_Problem requirements_
Below are records; extract exactly the lines from the one with "[00:12:15.92 to 00:12:16.92]" through the final line, including both, but drop the pictures.

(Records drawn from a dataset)
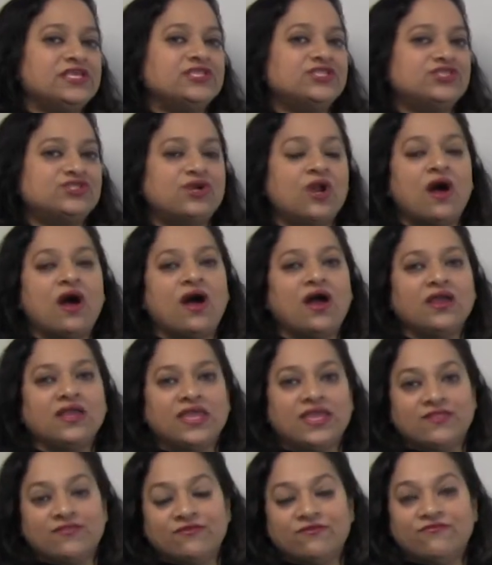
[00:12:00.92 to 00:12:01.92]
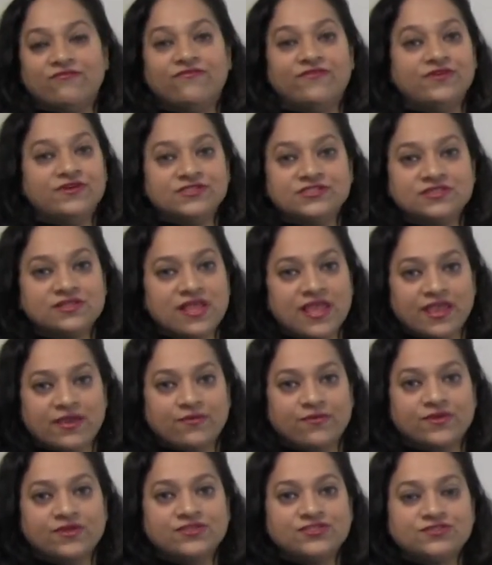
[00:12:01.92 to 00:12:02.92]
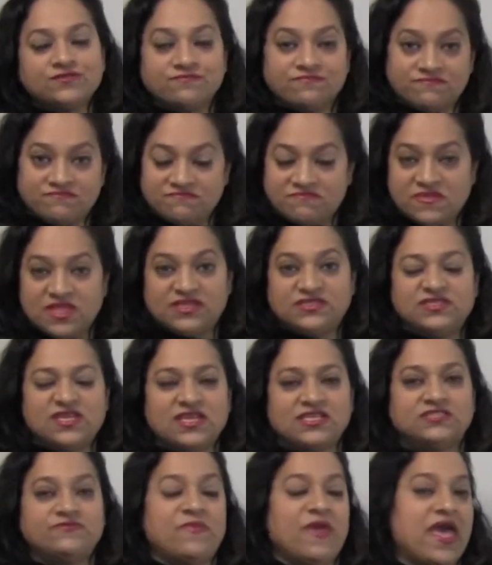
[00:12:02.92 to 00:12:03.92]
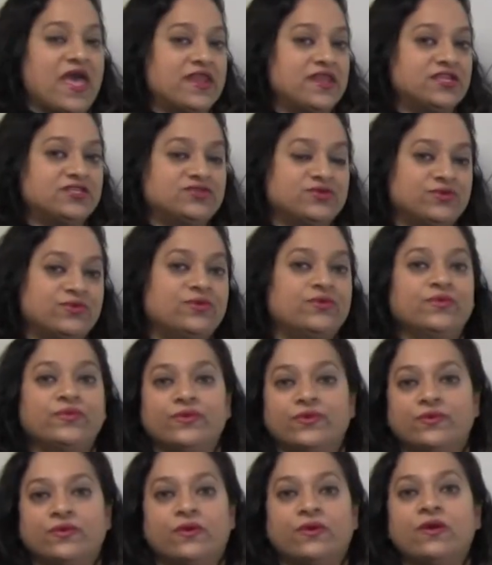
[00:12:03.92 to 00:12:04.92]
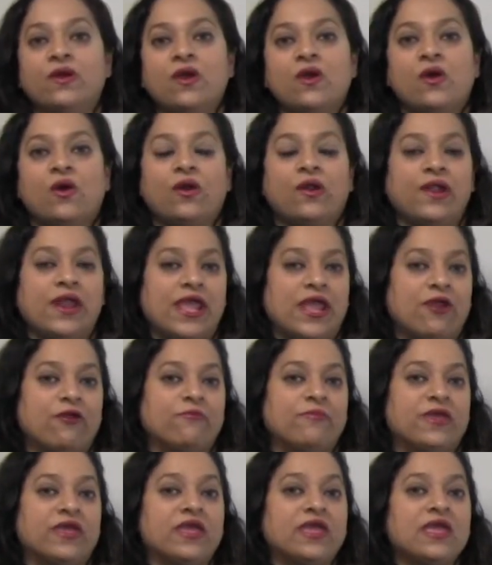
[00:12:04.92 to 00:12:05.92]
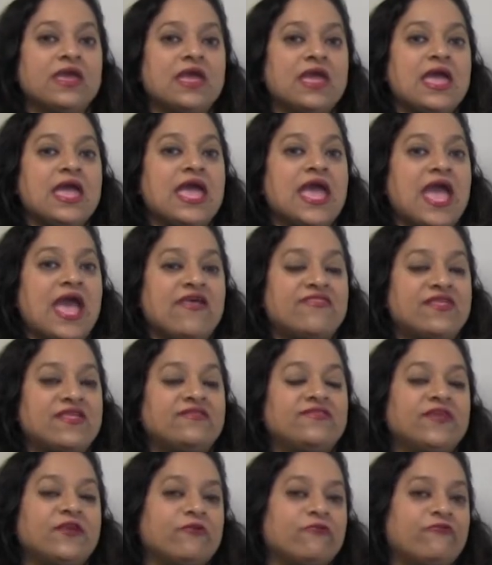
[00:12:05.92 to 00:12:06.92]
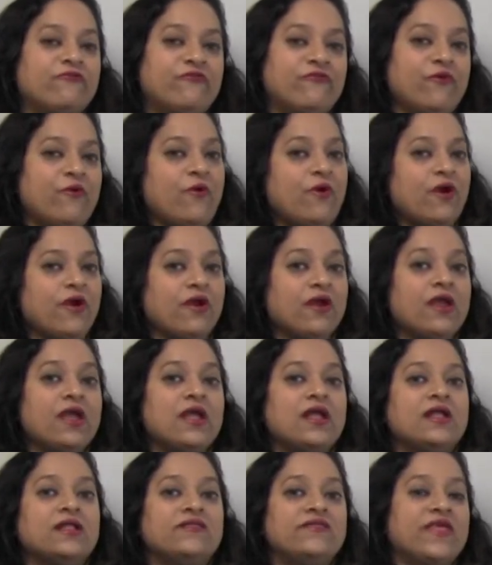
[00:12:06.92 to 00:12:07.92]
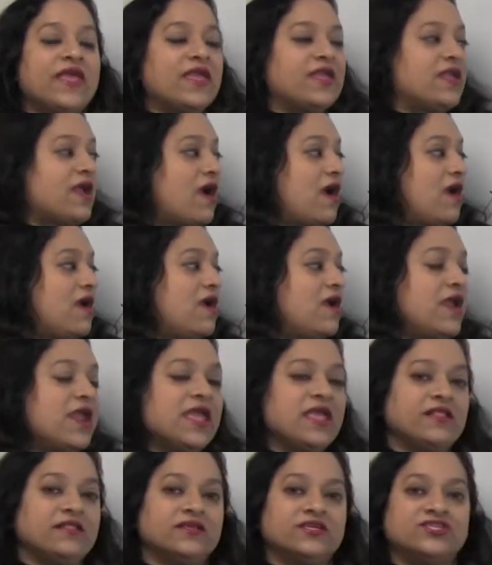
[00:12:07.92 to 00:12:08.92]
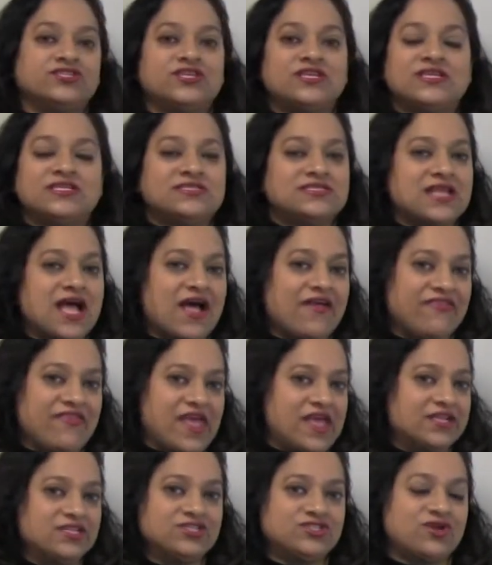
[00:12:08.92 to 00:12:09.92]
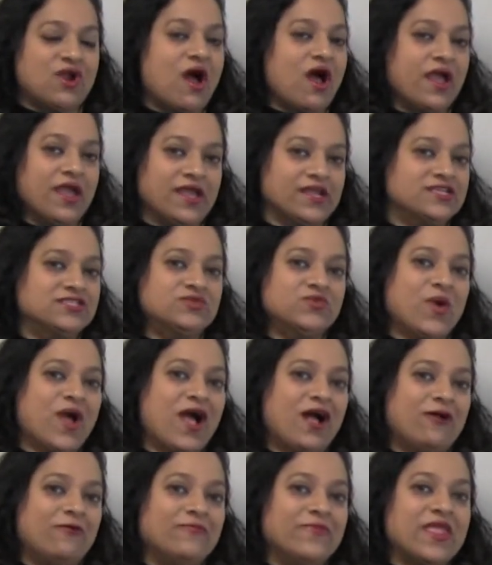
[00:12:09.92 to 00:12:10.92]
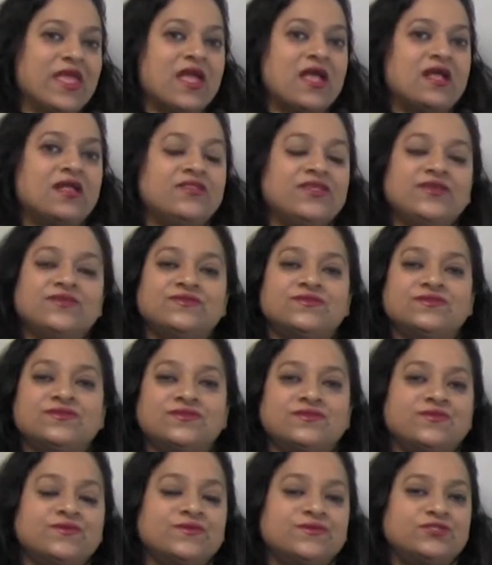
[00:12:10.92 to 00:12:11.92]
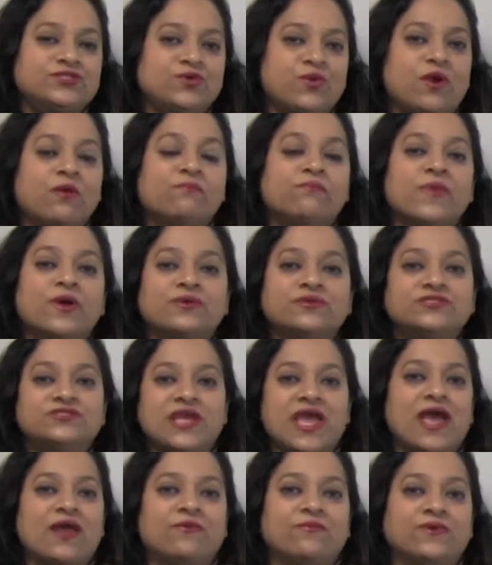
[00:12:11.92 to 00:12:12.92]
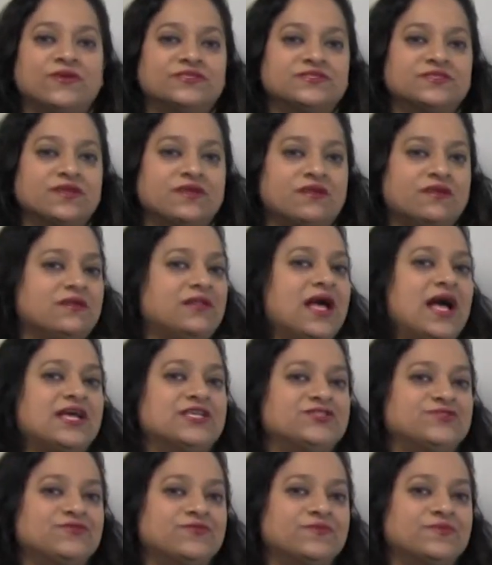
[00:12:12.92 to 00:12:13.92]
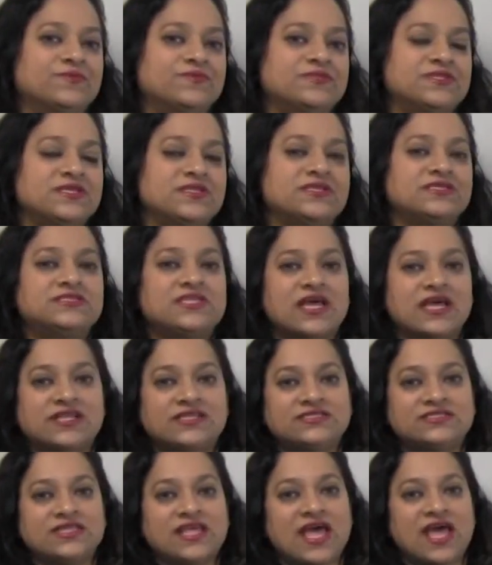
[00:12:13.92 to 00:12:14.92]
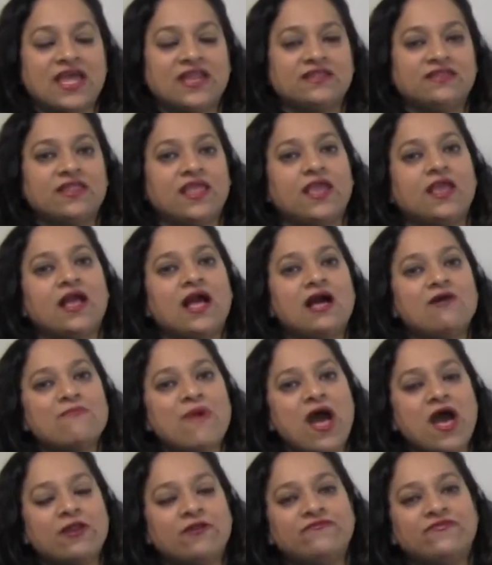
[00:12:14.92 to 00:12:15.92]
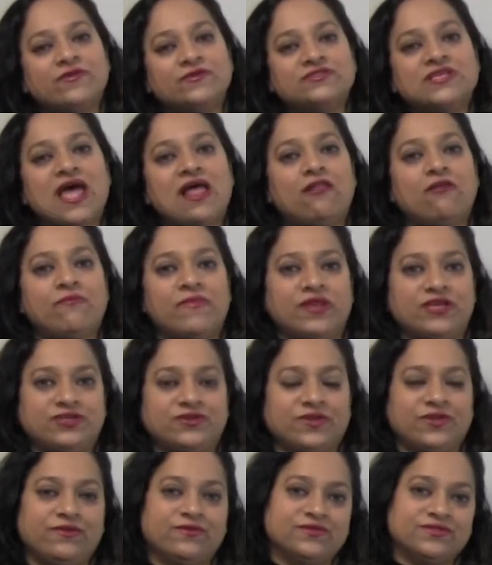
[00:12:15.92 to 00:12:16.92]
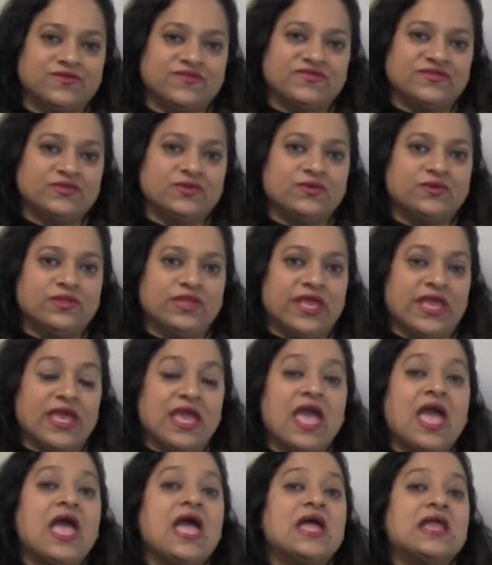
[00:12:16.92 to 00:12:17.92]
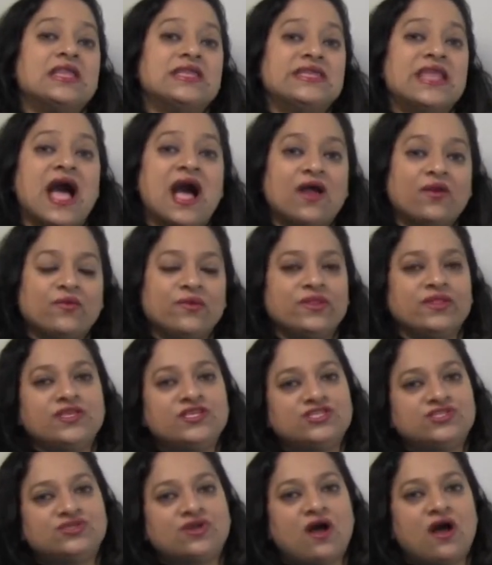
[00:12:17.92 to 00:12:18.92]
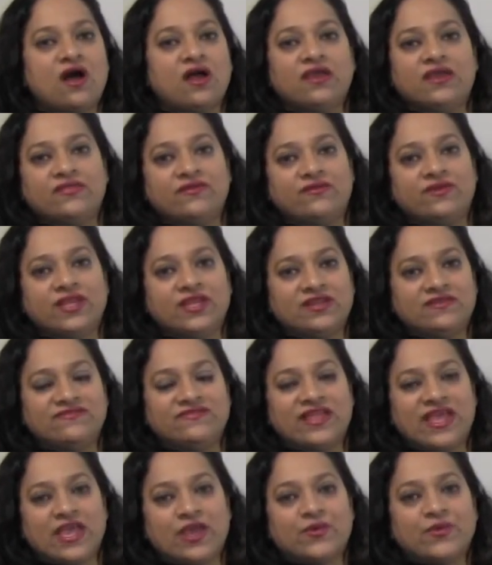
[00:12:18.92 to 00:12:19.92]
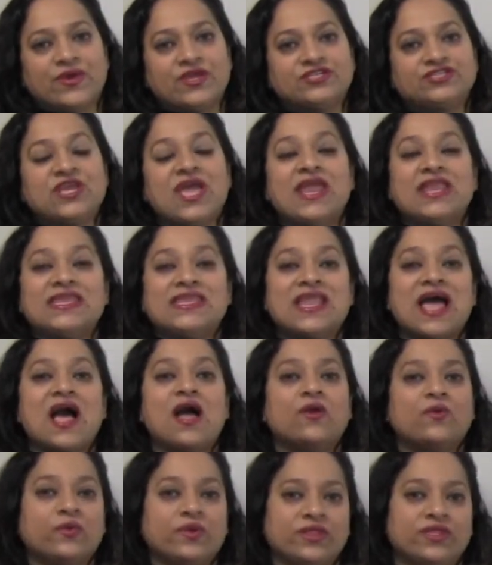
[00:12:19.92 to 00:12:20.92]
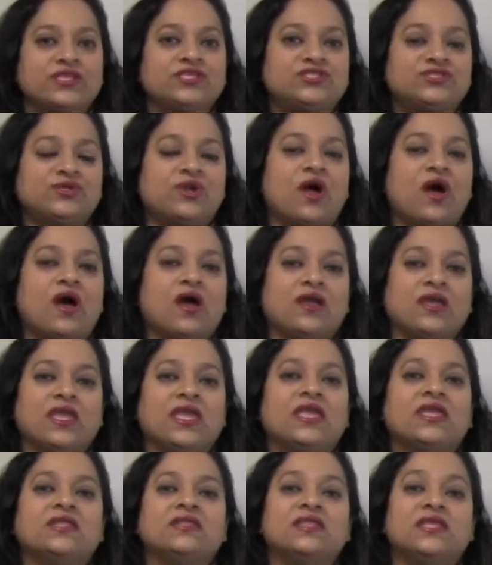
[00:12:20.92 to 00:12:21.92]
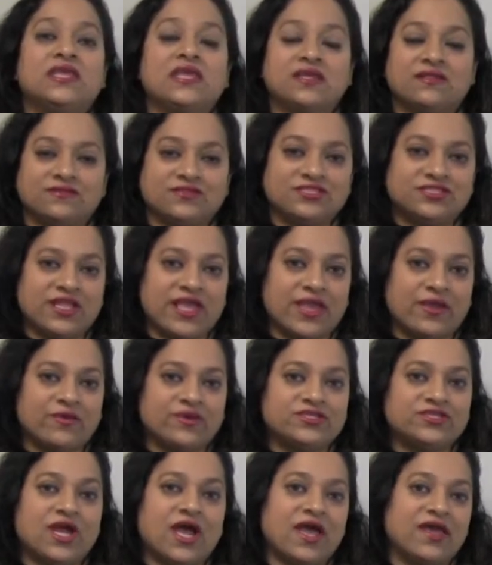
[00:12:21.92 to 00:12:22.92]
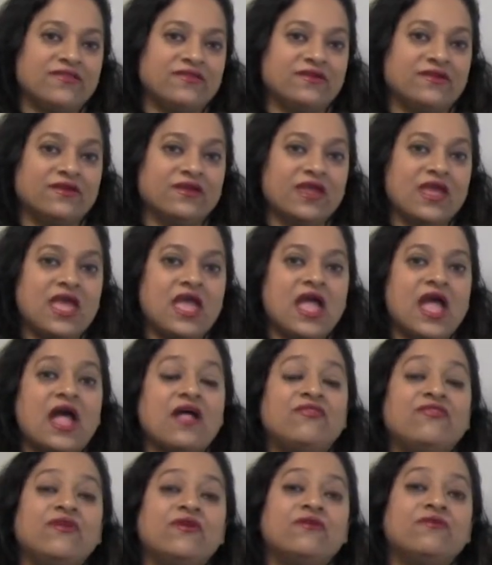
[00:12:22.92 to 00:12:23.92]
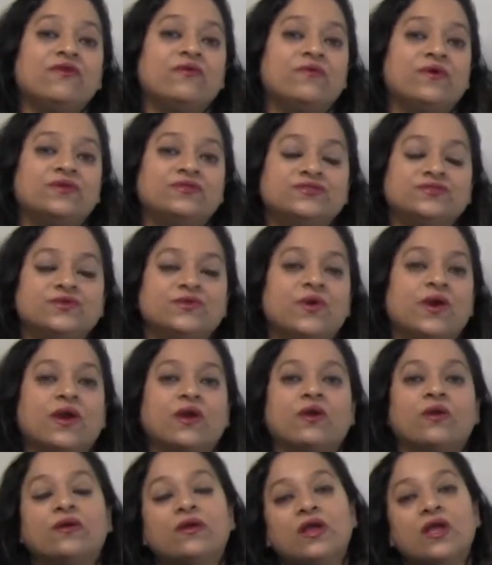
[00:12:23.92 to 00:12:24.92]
strong in their first language, let's say Spanish or Urdu or Arabic, and then therefore English is not that strong as well. These are the students who are most at risk in our classrooms in the sense that they come out of those elementary years of schooling not really strong in their native language and not really strong in the English language either. And they're the ones who are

_Solution_
[00:12:15.92 to 00:12:16.92]
[00:12:16.92 to 00:12:17.92]
[00:12:17.92 to 00:12:18.92]
[00:12:18.92 to 00:12:19.92]
[00:12:19.92 to 00:12:20.92]
[00:12:20.92 to 00:12:21.92]
[00:12:21.92 to 00:12:22.92]
[00:12:22.92 to 00:12:23.92]
[00:12:23.92 to 00:12:24.92]
strong in their first language, let's say Spanish or Urdu or Arabic, and then therefore English is not that strong as well. These are the students who are most at risk in our classrooms in the sense that they come out of those elementary years of schooling not really strong in their native language and not really strong in the English language either. And they're the ones who are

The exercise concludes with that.